▶ _Data excerpts_

◆ ◆ ◆ ◆

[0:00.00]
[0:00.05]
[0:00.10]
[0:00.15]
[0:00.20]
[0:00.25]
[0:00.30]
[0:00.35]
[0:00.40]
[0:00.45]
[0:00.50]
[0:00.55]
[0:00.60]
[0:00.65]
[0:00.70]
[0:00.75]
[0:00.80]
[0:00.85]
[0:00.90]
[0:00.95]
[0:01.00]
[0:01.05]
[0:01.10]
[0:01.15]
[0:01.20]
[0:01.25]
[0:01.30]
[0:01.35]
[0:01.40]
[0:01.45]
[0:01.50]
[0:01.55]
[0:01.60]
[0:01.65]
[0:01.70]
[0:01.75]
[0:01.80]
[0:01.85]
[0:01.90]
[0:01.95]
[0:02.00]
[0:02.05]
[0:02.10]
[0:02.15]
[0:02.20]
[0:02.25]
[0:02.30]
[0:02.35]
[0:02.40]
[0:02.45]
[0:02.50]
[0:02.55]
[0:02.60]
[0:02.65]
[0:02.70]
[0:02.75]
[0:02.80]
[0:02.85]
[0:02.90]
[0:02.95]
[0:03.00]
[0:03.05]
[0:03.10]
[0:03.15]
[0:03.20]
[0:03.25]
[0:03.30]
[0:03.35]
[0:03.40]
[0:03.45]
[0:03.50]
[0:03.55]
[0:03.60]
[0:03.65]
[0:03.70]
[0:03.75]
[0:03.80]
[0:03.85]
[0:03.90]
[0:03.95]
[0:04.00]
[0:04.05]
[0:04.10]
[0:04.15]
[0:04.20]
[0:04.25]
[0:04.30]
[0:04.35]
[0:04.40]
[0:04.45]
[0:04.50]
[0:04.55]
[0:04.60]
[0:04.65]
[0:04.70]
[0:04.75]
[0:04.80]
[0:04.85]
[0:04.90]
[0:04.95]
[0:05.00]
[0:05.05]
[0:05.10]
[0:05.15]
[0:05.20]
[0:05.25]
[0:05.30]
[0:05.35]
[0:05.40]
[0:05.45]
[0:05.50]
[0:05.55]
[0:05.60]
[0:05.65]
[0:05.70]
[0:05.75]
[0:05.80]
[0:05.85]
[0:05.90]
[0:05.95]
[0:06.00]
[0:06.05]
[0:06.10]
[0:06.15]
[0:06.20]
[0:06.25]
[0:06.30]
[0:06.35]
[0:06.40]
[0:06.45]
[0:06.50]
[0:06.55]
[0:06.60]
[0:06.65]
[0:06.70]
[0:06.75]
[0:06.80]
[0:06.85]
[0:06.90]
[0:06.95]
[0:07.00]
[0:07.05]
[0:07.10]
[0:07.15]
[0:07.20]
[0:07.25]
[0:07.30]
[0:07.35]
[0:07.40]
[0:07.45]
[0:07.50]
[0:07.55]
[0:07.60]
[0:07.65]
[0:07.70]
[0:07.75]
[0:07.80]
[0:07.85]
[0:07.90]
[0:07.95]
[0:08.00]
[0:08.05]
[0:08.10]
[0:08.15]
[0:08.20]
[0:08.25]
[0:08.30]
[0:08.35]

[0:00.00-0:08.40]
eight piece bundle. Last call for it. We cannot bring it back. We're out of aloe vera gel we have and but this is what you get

◆ ◆ ◆ ◆

▶ _Your task_
Using the data above, return each line exactly as written.

▶ _Task output_
[0:00.00]
[0:00.05]
[0:00.10]
[0:00.15]
[0:00.20]
[0:00.25]
[0:00.30]
[0:00.35]
[0:00.40]
[0:00.45]
[0:00.50]
[0:00.55]
[0:00.60]
[0:00.65]
[0:00.70]
[0:00.75]
[0:00.80]
[0:00.85]
[0:00.90]
[0:00.95]
[0:01.00]
[0:01.05]
[0:01.10]
[0:01.15]
[0:01.20]
[0:01.25]
[0:01.30]
[0:01.35]
[0:01.40]
[0:01.45]
[0:01.50]
[0:01.55]
[0:01.60]
[0:01.65]
[0:01.70]
[0:01.75]
[0:01.80]
[0:01.85]
[0:01.90]
[0:01.95]
[0:02.00]
[0:02.05]
[0:02.10]
[0:02.15]
[0:02.20]
[0:02.25]
[0:02.30]
[0:02.35]
[0:02.40]
[0:02.45]
[0:02.50]
[0:02.55]
[0:02.60]
[0:02.65]
[0:02.70]
[0:02.75]
[0:02.80]
[0:02.85]
[0:02.90]
[0:02.95]
[0:03.00]
[0:03.05]
[0:03.10]
[0:03.15]
[0:03.20]
[0:03.25]
[0:03.30]
[0:03.35]
[0:03.40]
[0:03.45]
[0:03.50]
[0:03.55]
[0:03.60]
[0:03.65]
[0:03.70]
[0:03.75]
[0:03.80]
[0:03.85]
[0:03.90]
[0:03.95]
[0:04.00]
[0:04.05]
[0:04.10]
[0:04.15]
[0:04.20]
[0:04.25]
[0:04.30]
[0:04.35]
[0:04.40]
[0:04.45]
[0:04.50]
[0:04.55]
[0:04.60]
[0:04.65]
[0:04.70]
[0:04.75]
[0:04.80]
[0:04.85]
[0:04.90]
[0:04.95]
[0:05.00]
[0:05.05]
[0:05.10]
[0:05.15]
[0:05.20]
[0:05.25]
[0:05.30]
[0:05.35]
[0:05.40]
[0:05.45]
[0:05.50]
[0:05.55]
[0:05.60]
[0:05.65]
[0:05.70]
[0:05.75]
[0:05.80]
[0:05.85]
[0:05.90]
[0:05.95]
[0:06.00]
[0:06.05]
[0:06.10]
[0:06.15]
[0:06.20]
[0:06.25]
[0:06.30]
[0:06.35]
[0:06.40]
[0:06.45]
[0:06.50]
[0:06.55]
[0:06.60]
[0:06.65]
[0:06.70]
[0:06.75]
[0:06.80]
[0:06.85]
[0:06.90]
[0:06.95]
[0:07.00]
[0:07.05]
[0:07.10]
[0:07.15]
[0:07.20]
[0:07.25]
[0:07.30]
[0:07.35]
[0:07.40]
[0:07.45]
[0:07.50]
[0:07.55]
[0:07.60]
[0:07.65]
[0:07.70]
[0:07.75]
[0:07.80]
[0:07.85]
[0:07.90]
[0:07.95]
[0:08.00]
[0:08.05]
[0:08.10]
[0:08.15]
[0:08.20]
[0:08.25]
[0:08.30]
[0:08.35]

[0:00.00-0:08.40]
eight piece bundle. Last call for it. We cannot bring it back. We're out of aloe vera gel we have and but this is what you get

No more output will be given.